Please help understand the purpose of agentic search? That is - why is LLM node query Tavily?
For example, I could execute the same query in GPT. so can we not query openai instead of performing an agentic search?
Hello Vdurga. Large Language Models does not come with the behavior you saw in OpenAI ChatGPT. What you are seeing in ChatGPT is a similar pattern that is explained in the lesson 2 and 3. Maybe Openai is using an own ‘homemade’ tool, with a similar purpose of Tavily.
For weather scenario of the examples in lesson 2 and 3, ChatGPT already have available tools, but regarding scenarios where there is no tool, lesson 2 and 3 gives an example about how to solve these cases.
I’m not sure.
I think the purpose of using Agentic Search is that it uses specialized tools such as Tavily, to provide curated search results, relevant to each step of our agentic workflow where web search is required.

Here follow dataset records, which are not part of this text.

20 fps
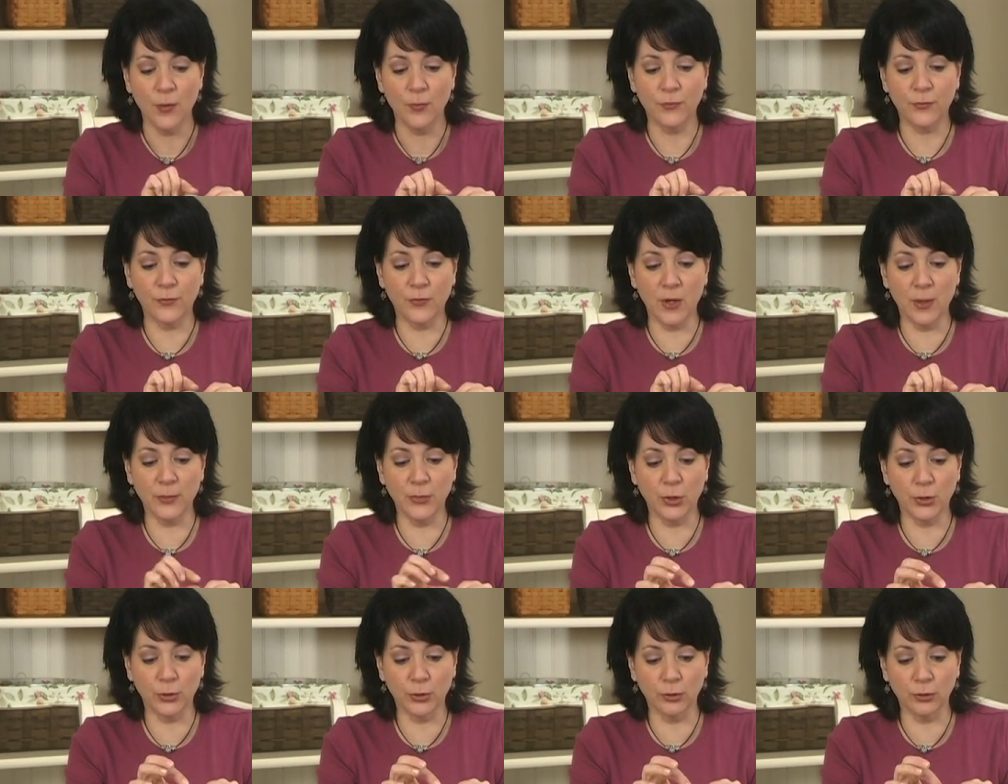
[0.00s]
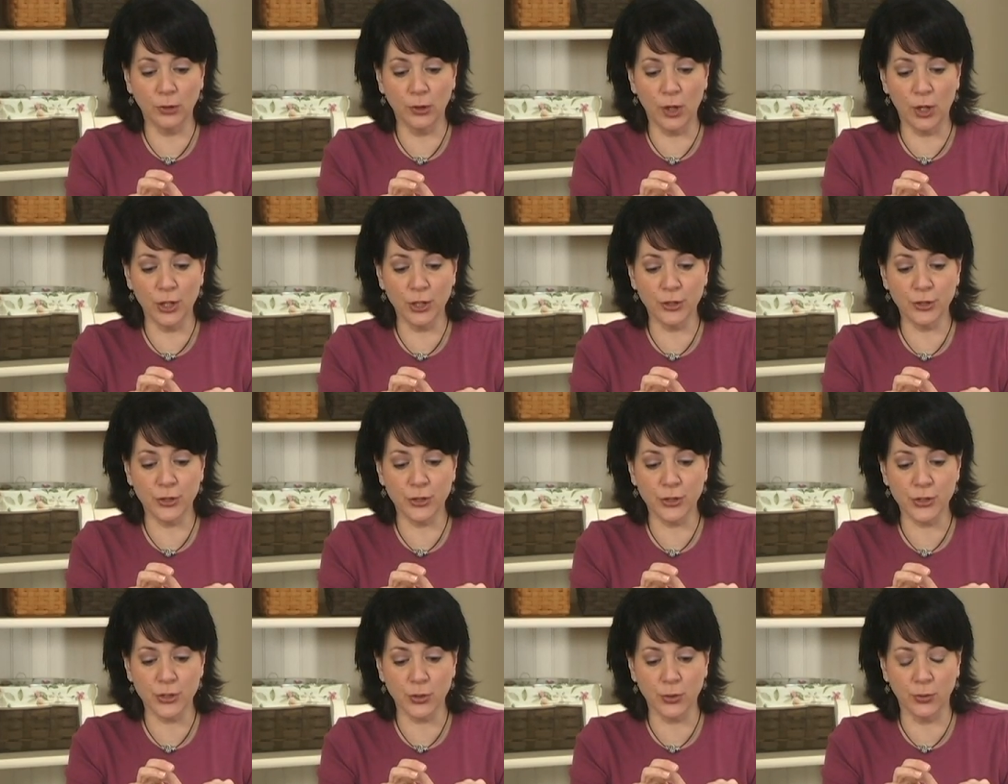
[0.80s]
from your
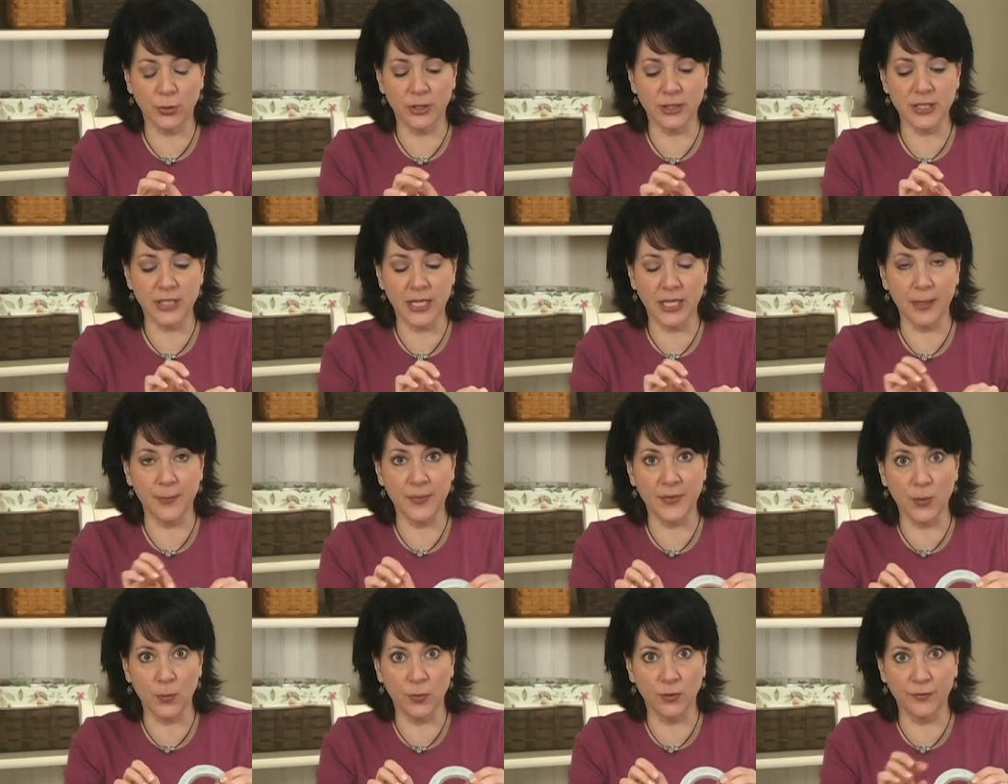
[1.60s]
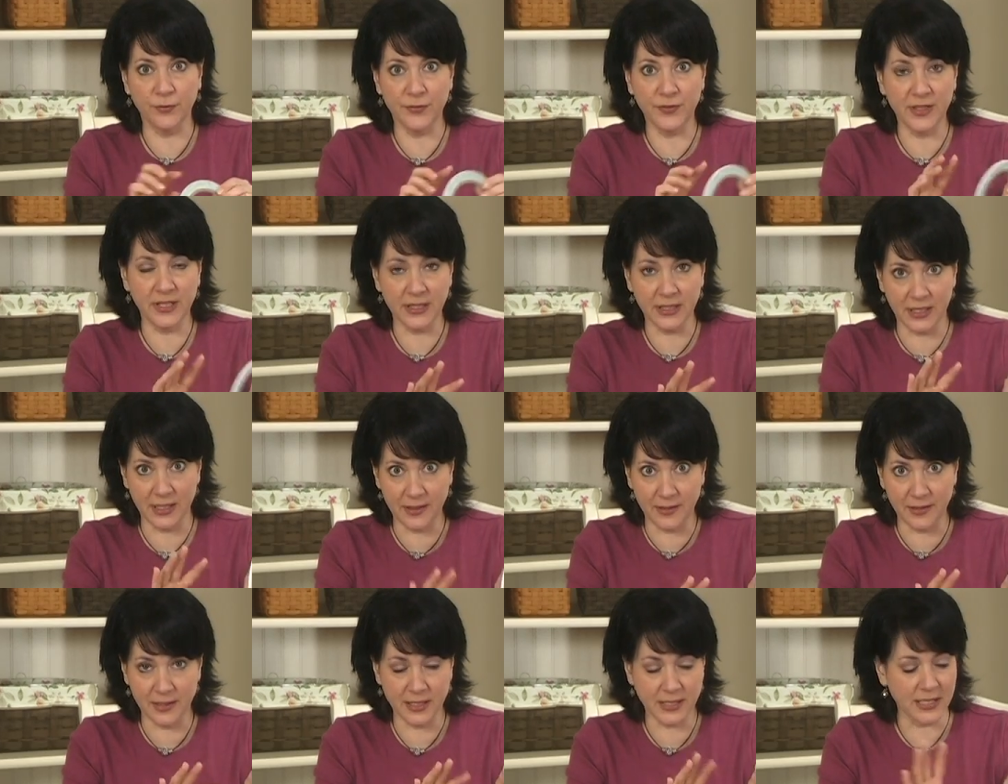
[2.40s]
larger score tape that will fit
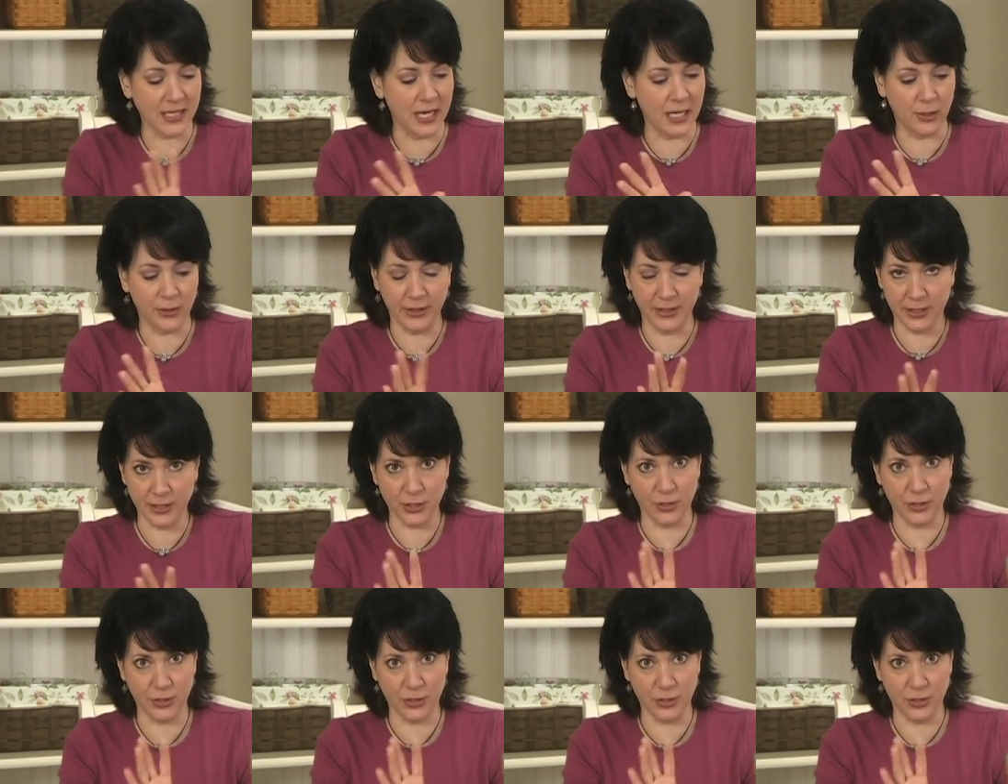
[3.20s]
in this area.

In the case example of “Lesson 2: LangGraph components” a promp asking about the weather is used. This is simple enough that a chatGPT prompt like the one you shared would be enough to solve the problem. However Agentic Search can be integrated into a more complex multi-step process where the list of URLs returned by Tavily is used to feed other parts of the application that together create an application with extensive capabilities beyond what an LLM model alone has.
In other words, I think the purpose of Agentic search may be to provide curated relevant links to each process step of our agentic workflow where that information is needed.
Why to use this new tool, Tavily, to do that curated search instead of the gpt model?. I’m not sure. I think perhaps because when we connect though OpenAI’s API to the the gpt-4o model, what we get is access only to the model, and not to the tools that the chatGPT interface uses in combination with the model, to connect with the internet and provide current information.